|Wei, J - IOWA STATE UNIVERSITY|
|Horner, T - IOWA STATE UNIVERSITY|
Submitted to: Botanical Society of America Abstracts
Publication Type: Abstract Only
Publication Acceptance Date: April 17, 1997
Publication Date: N/A
Technical Abstract: At least three genes have been isolated that produce a male-sterile phenotype, but their gene products do not provide obvious clues as to the roles that these genes play during male cell development. This illustrates the complexities of male gametophyte development. Analyses of soybean mutants have identified at least seven genetic loci that, when disrupted, yield arrested or developmentally abnormal male cells. Some of these mutations affect the early stages of microsporogenesis. In a mutant obtained from Midwest Oil Seeds, in vitro enzyme studies showed no callase (beta-1,3-glucanase) activity in the male-sterile mutant anthers at the tetrad stage of microsporogenesis. These results, along with microscopic observations, suggest that male-sterility was caused by retention of the callose walls surrounding the tetrads.

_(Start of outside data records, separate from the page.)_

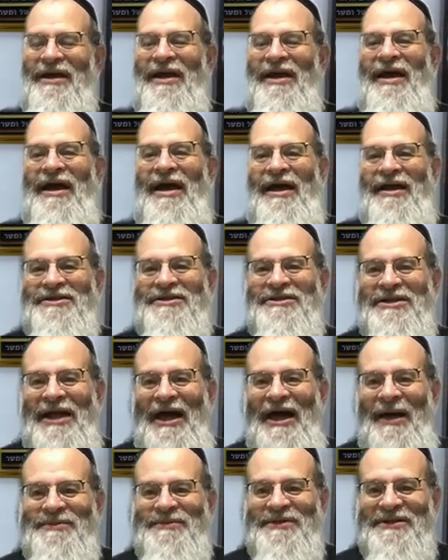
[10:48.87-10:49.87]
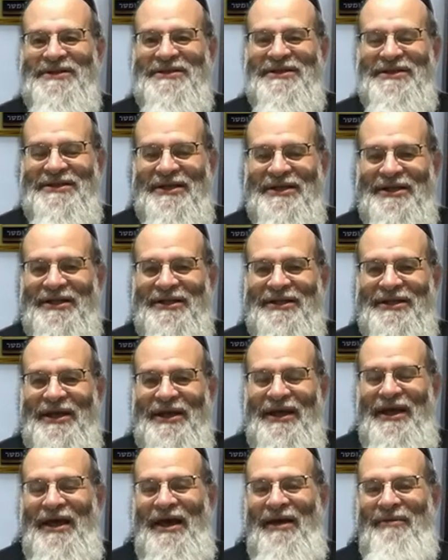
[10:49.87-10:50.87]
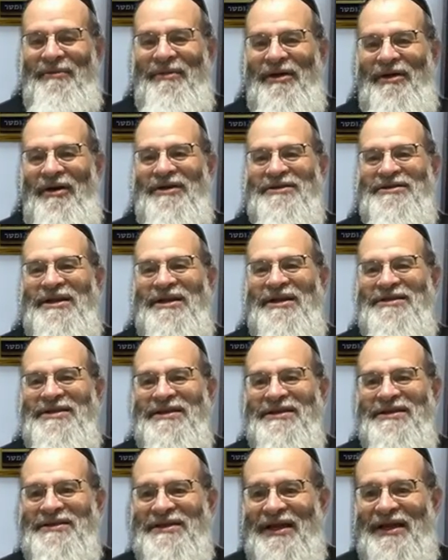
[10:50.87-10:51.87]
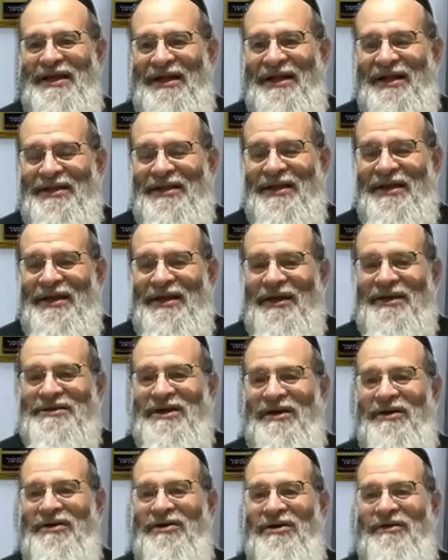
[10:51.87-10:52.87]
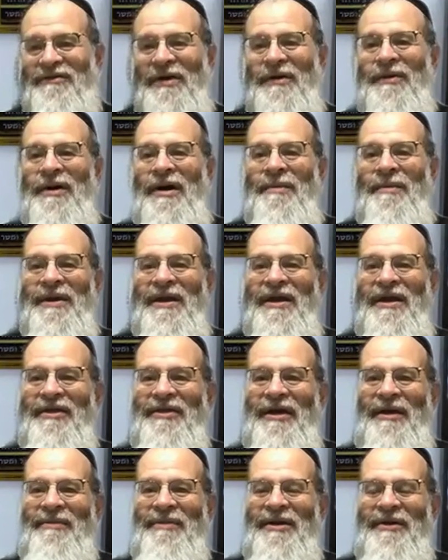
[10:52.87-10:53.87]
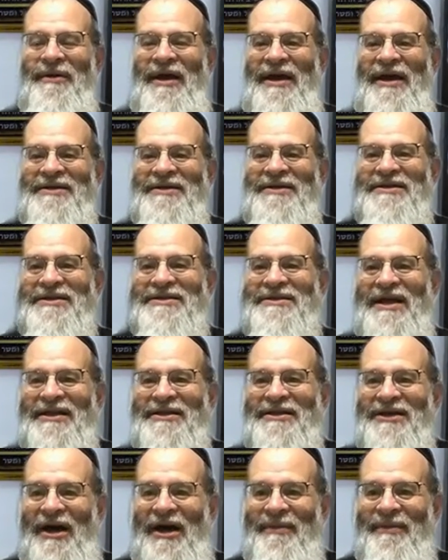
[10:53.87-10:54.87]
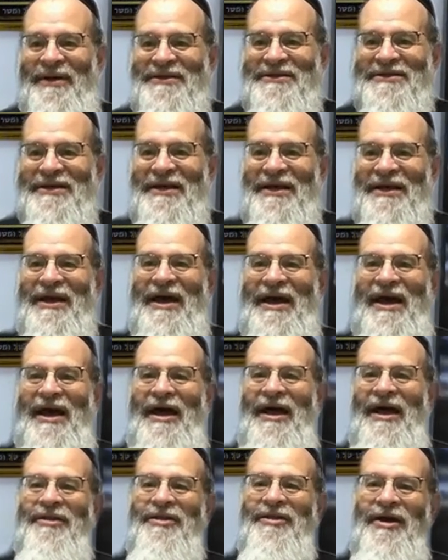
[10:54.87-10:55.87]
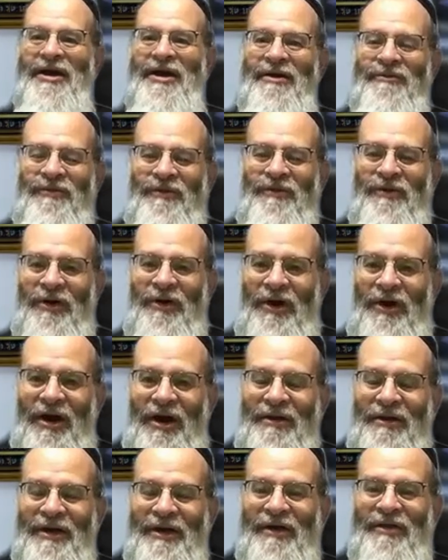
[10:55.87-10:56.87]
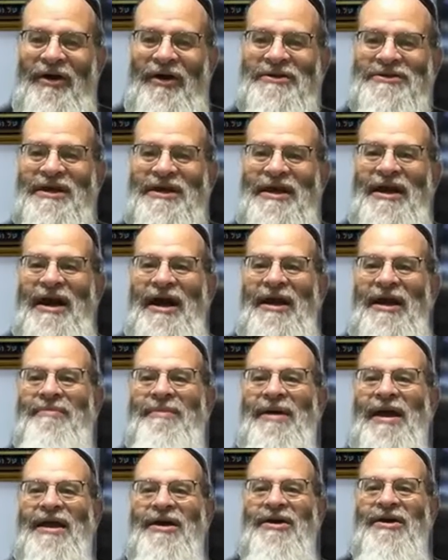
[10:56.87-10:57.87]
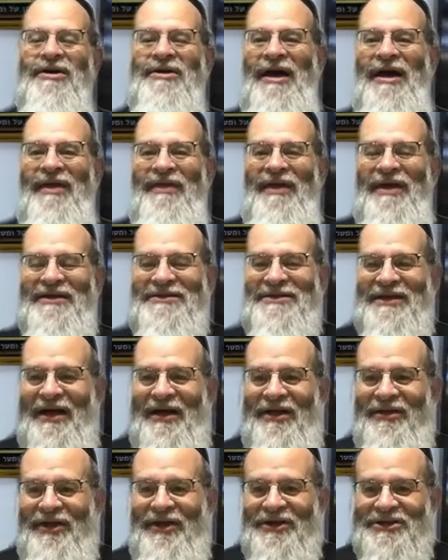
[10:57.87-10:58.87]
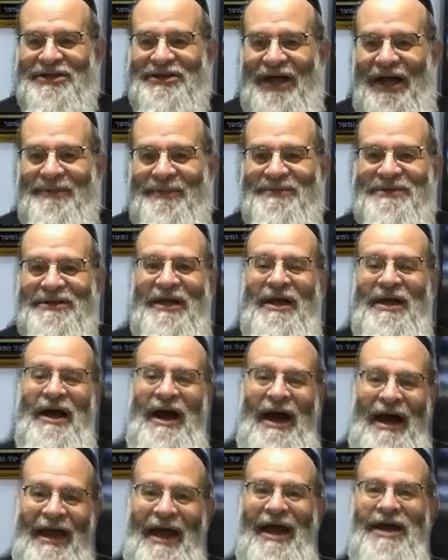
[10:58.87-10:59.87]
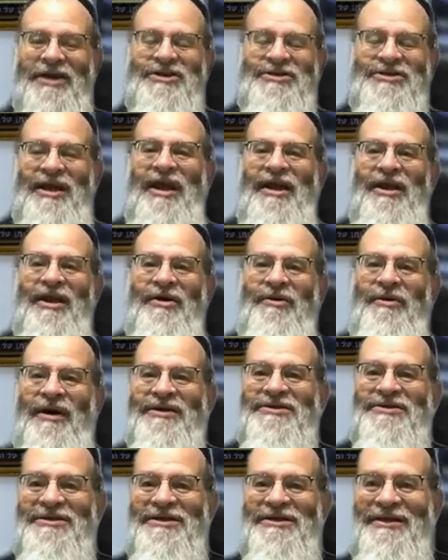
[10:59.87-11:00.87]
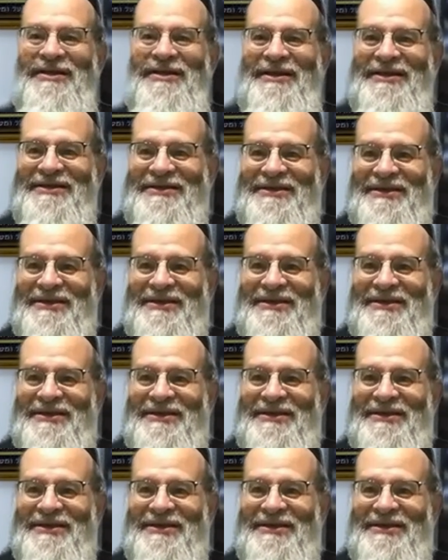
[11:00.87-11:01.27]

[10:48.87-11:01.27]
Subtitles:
and schnapps is distilled, and because it's distilled, so it could very well be that midrais it's not chometz, and therefore there are those that are makel and they sell their schnapps. I actually had a question this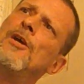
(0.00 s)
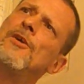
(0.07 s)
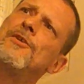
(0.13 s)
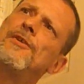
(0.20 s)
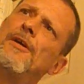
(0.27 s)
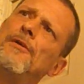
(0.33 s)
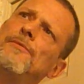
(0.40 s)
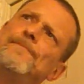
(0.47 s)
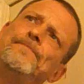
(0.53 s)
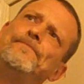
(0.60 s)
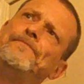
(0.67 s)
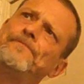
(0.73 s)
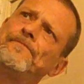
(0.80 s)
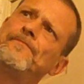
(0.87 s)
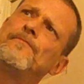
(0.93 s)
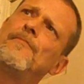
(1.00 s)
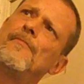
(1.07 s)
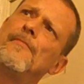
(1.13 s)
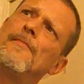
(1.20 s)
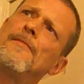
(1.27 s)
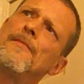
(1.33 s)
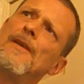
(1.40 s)
So
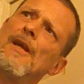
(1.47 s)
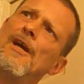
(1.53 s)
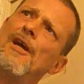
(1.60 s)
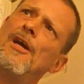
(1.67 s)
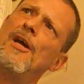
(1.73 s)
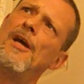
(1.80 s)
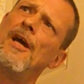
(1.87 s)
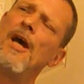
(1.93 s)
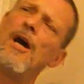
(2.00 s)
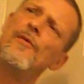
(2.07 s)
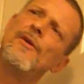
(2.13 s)
you know,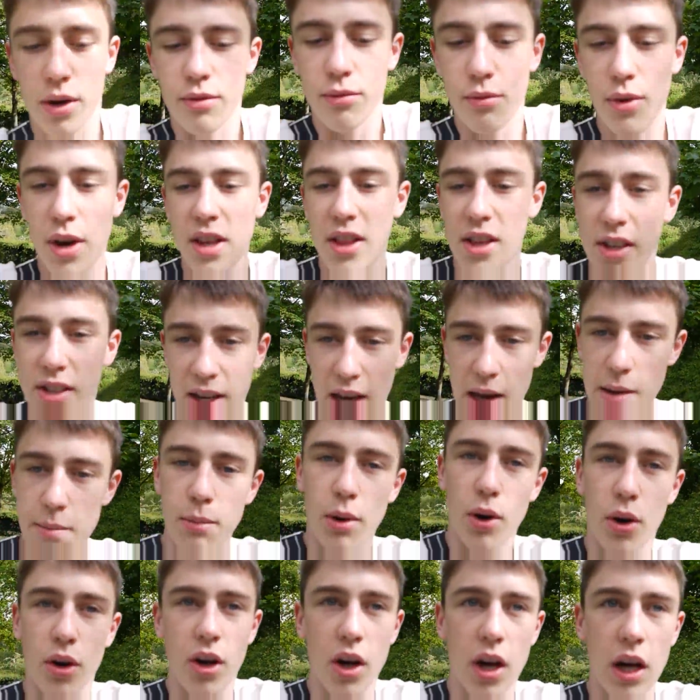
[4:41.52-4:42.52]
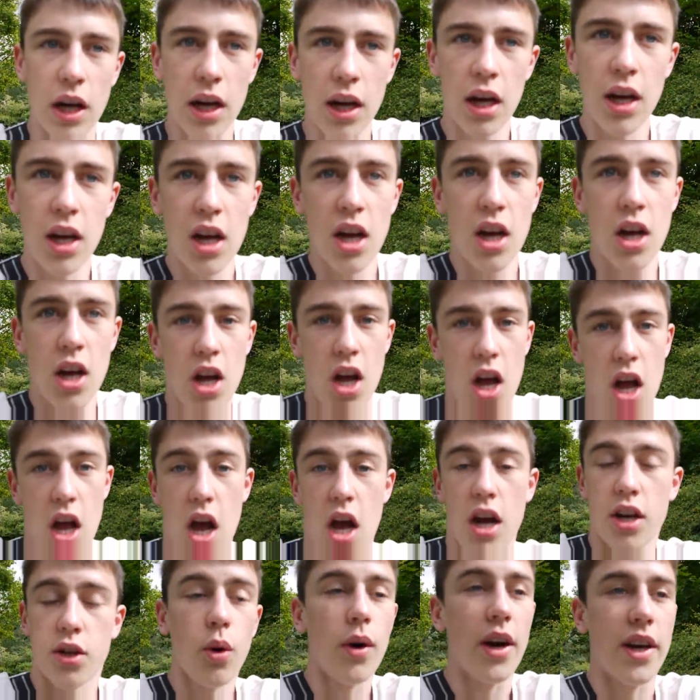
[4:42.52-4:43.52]
can read the same book
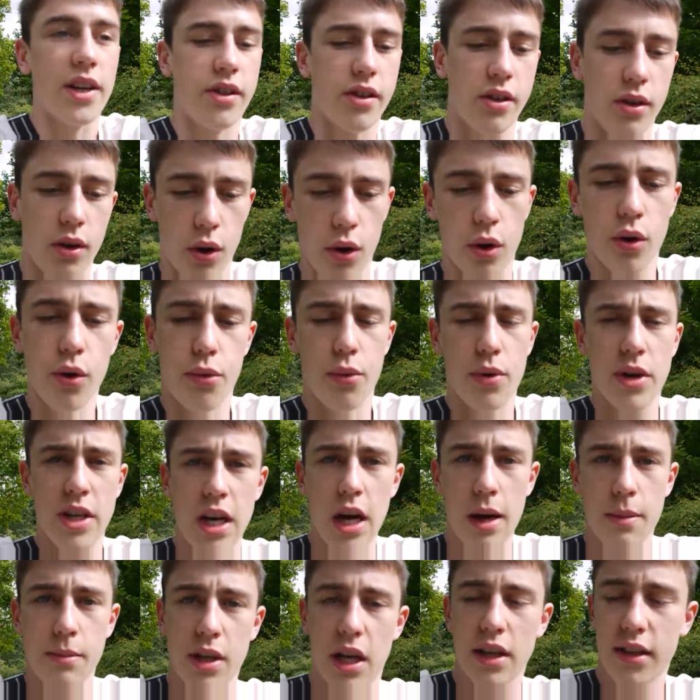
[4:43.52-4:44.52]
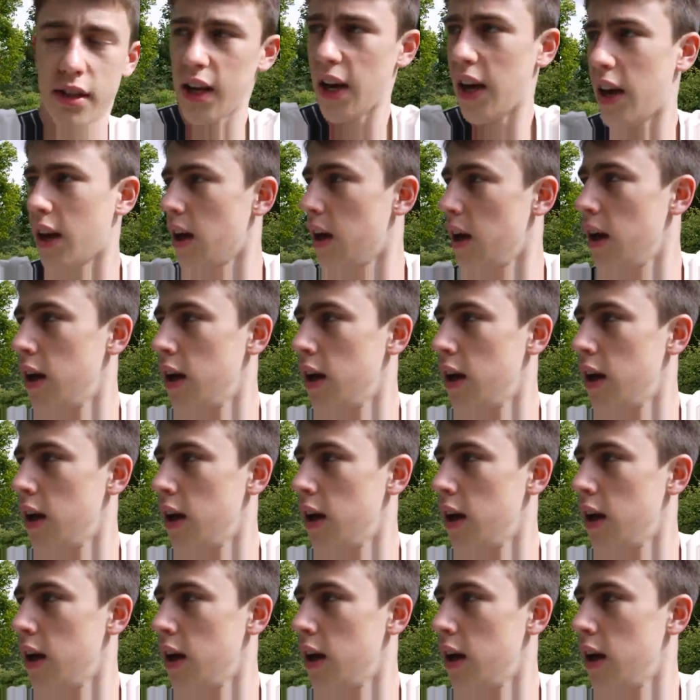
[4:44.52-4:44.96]
uh, twice or three times, let's say.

RNA level studies showed a reduction in callase mRNA in the mutant, as compared to the male fertile. But transcription occurred in both the mutant and fertile tapeta according to in situ hybridization studies. Protein level analyses are being conducted to determine if translation is affected in the mutant. Immunocytochemistry is being used to locate the site and time of beta-1,3- glucanase activity in the mutant and fertile anther tissues.